[Source data]
____________
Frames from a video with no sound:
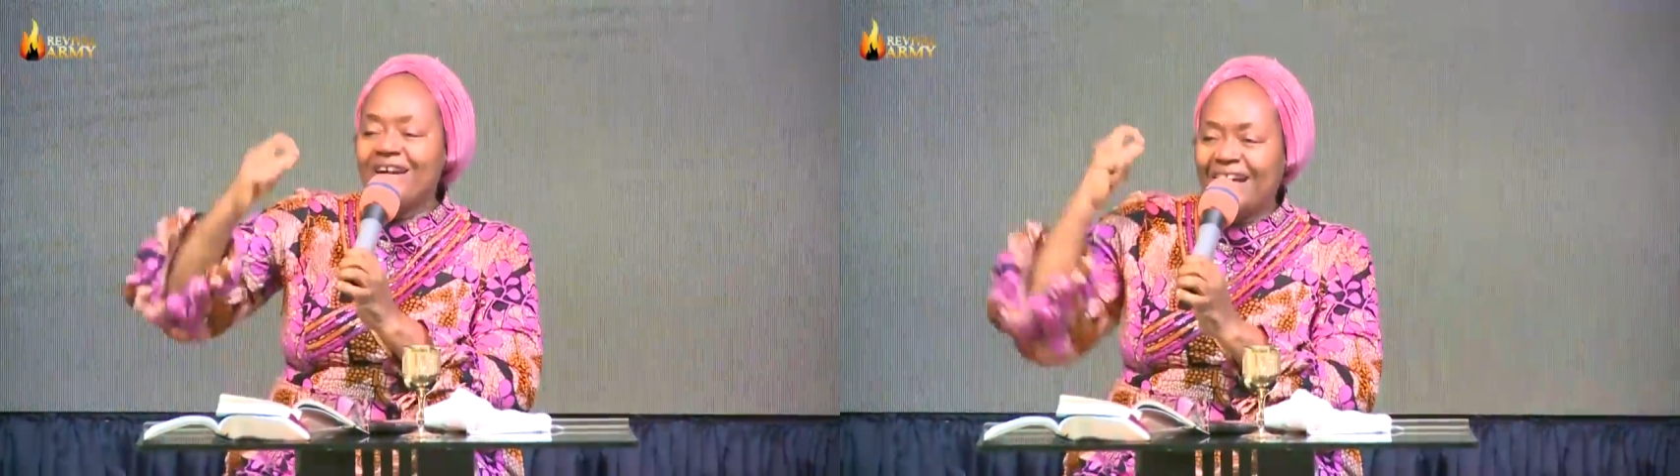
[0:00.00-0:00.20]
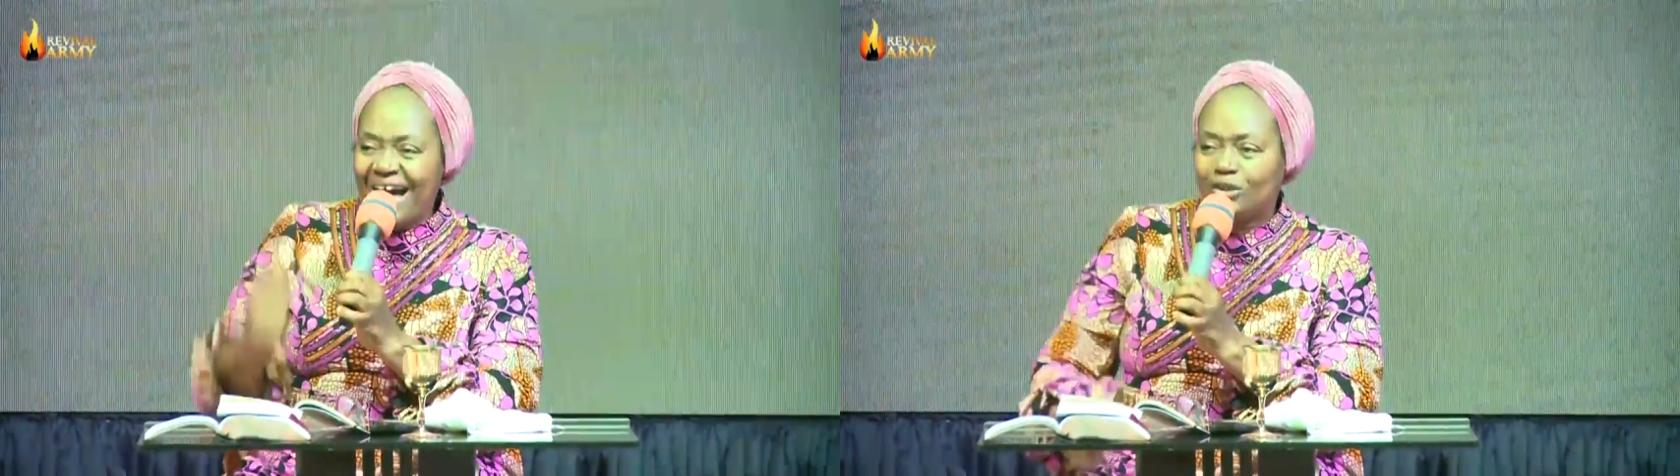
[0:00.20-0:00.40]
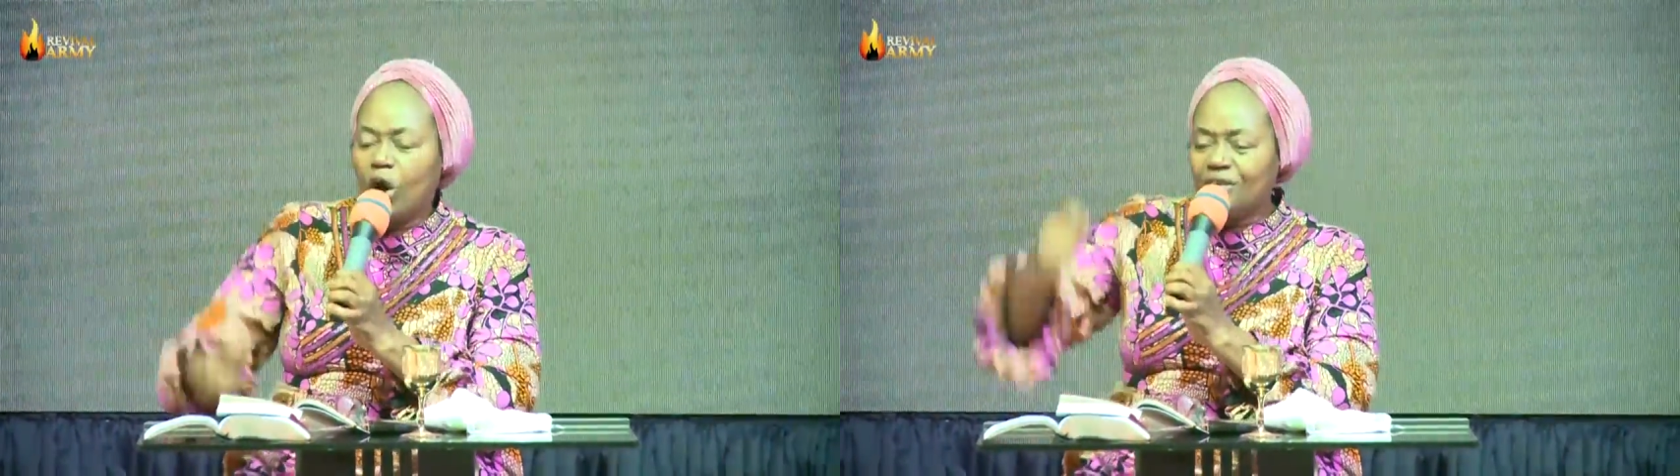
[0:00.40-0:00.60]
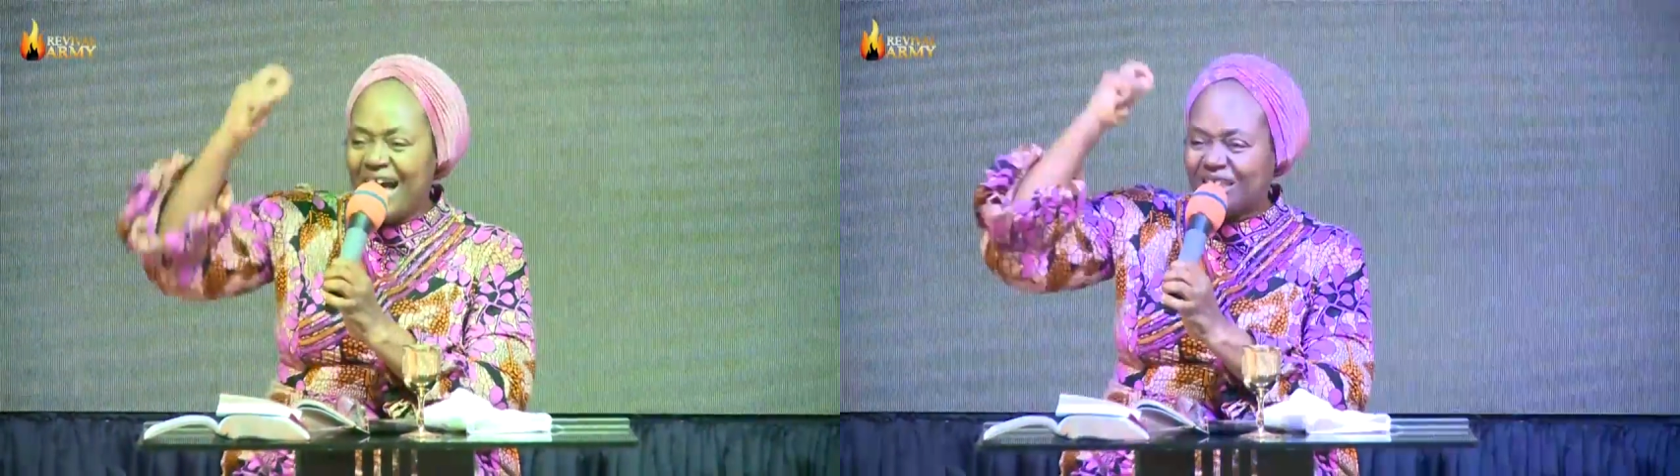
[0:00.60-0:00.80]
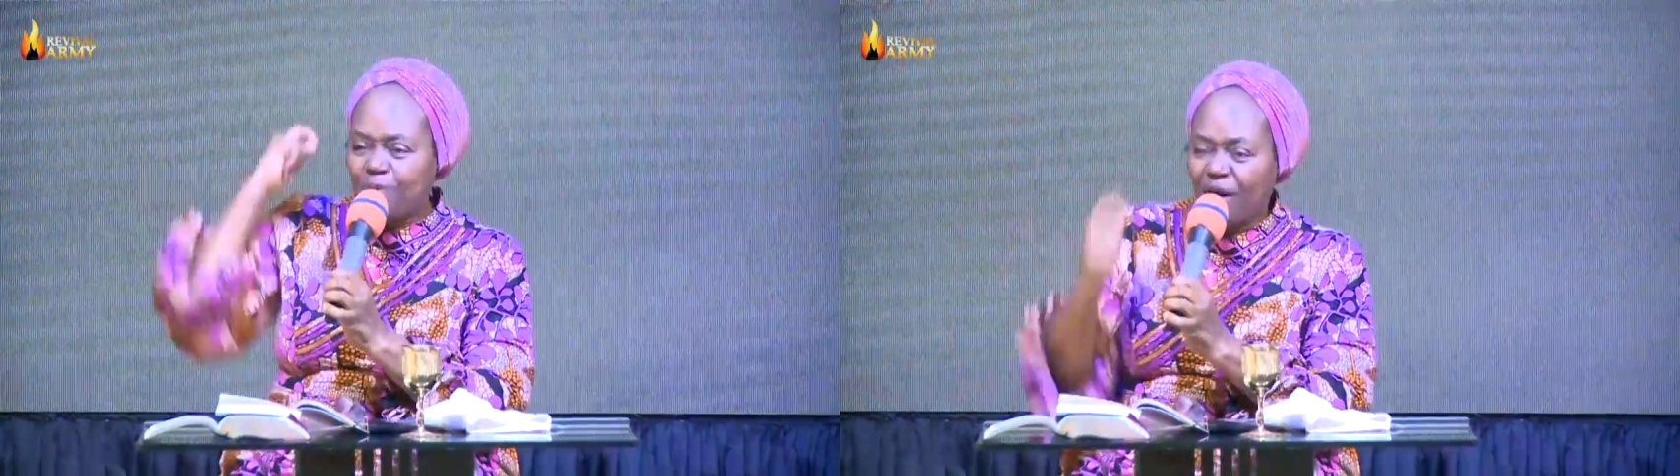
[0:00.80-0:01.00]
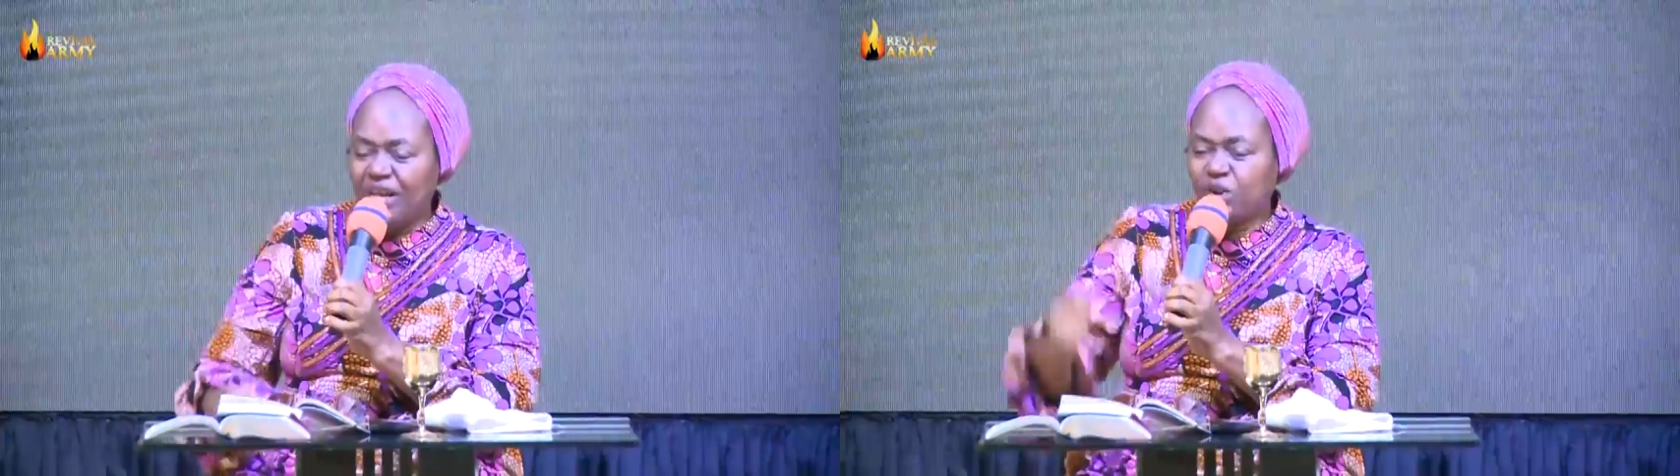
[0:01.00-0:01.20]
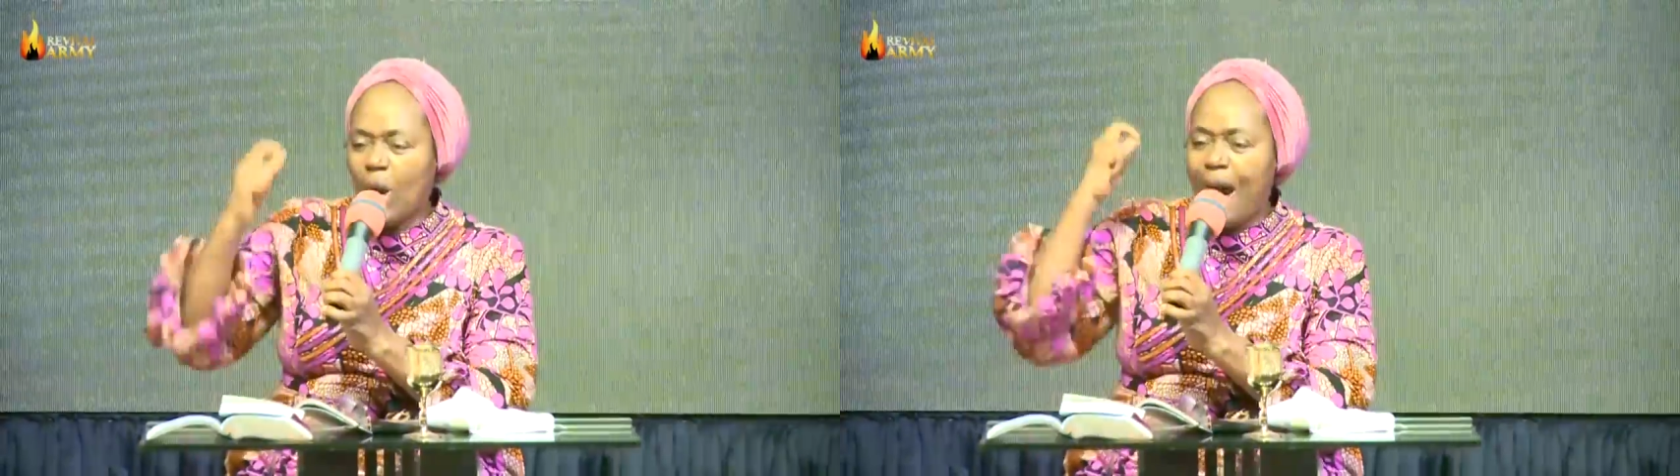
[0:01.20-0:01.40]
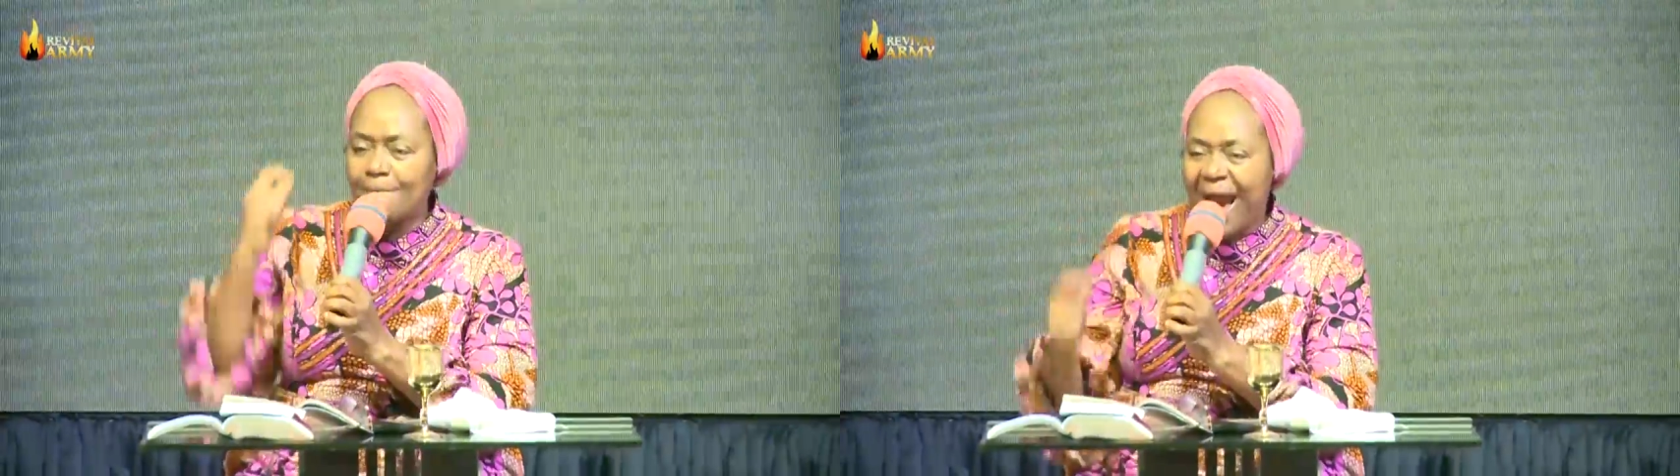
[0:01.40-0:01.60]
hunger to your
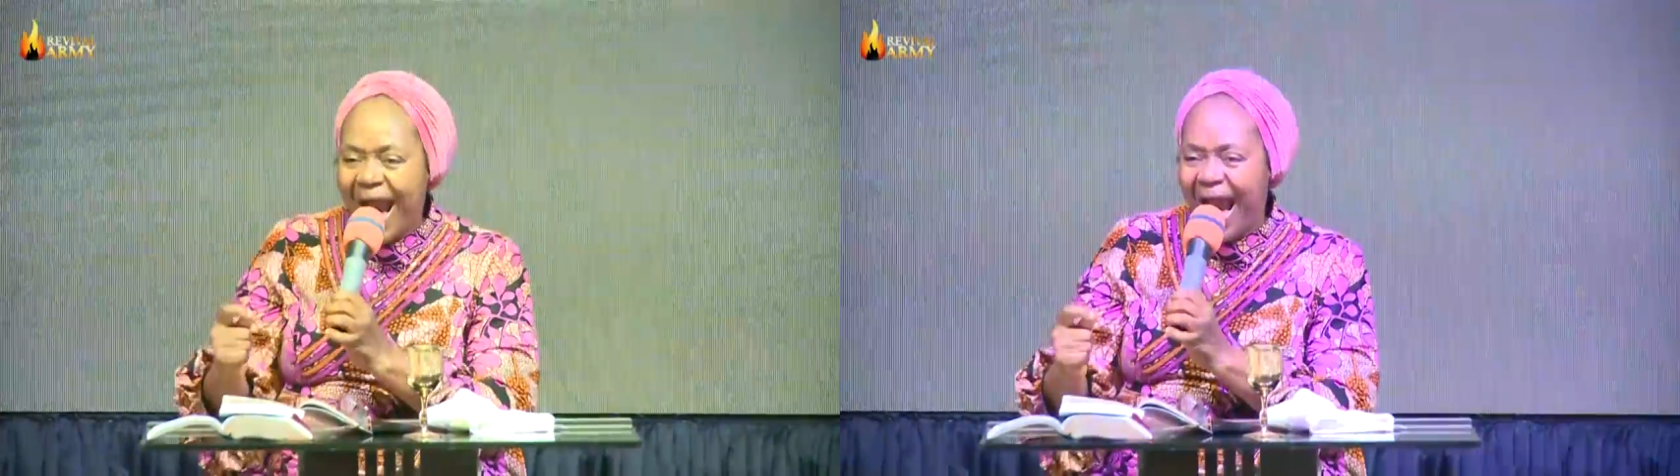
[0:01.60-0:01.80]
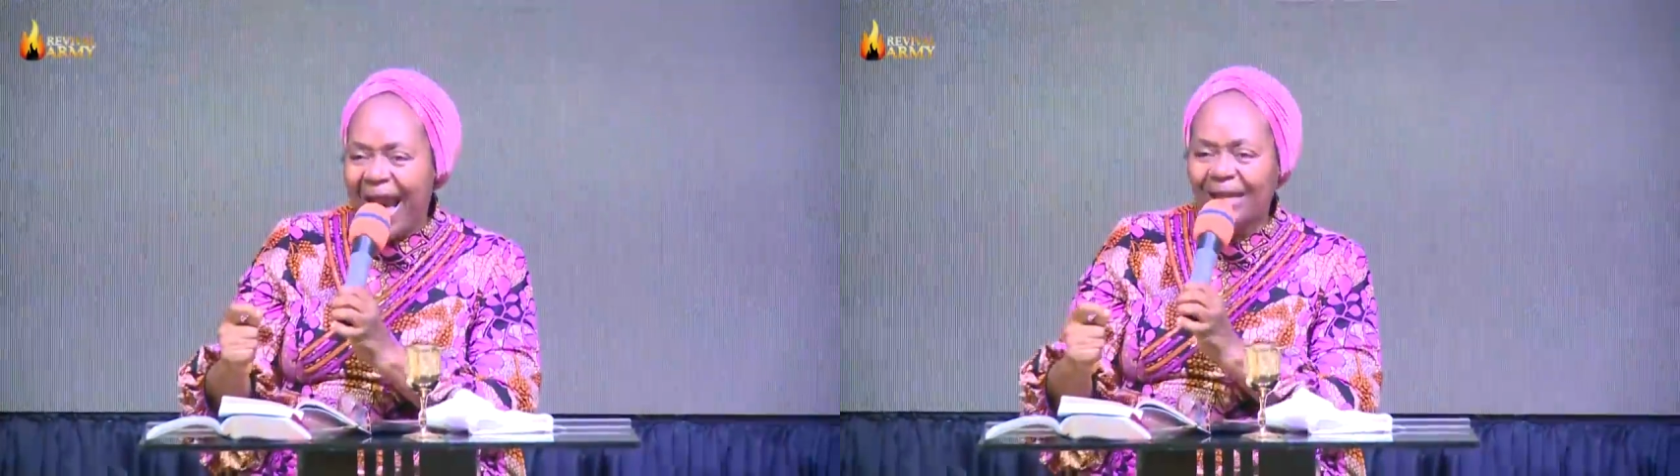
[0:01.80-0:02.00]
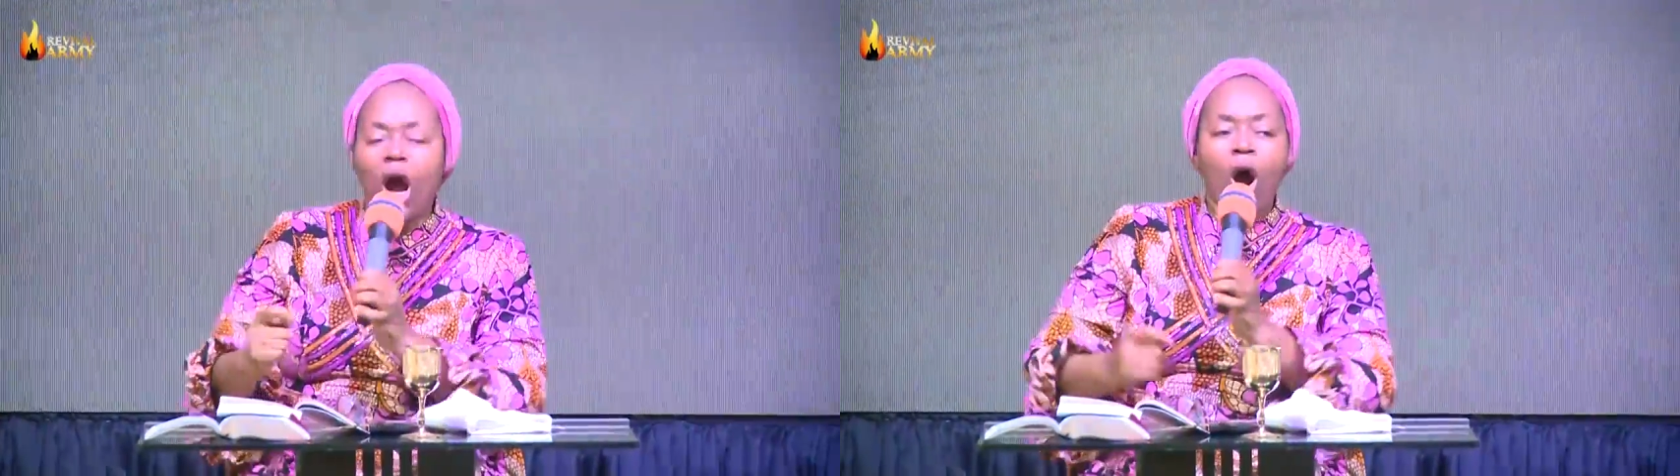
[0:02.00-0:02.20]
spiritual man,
____________
* **WORK INSTRUCTIONS**: The lines to be quoted run from the line containing "[0:01.40-0:01.60]" through the end of the entries above, both included; quote them exactly and leave out any pictures.

* **SOLUTION TO THIS EXERCISE**:
[0:01.40-0:01.60]
hunger to your
[0:01.60-0:01.80]
[0:01.80-0:02.00]
[0:02.00-0:02.20]
spiritual man,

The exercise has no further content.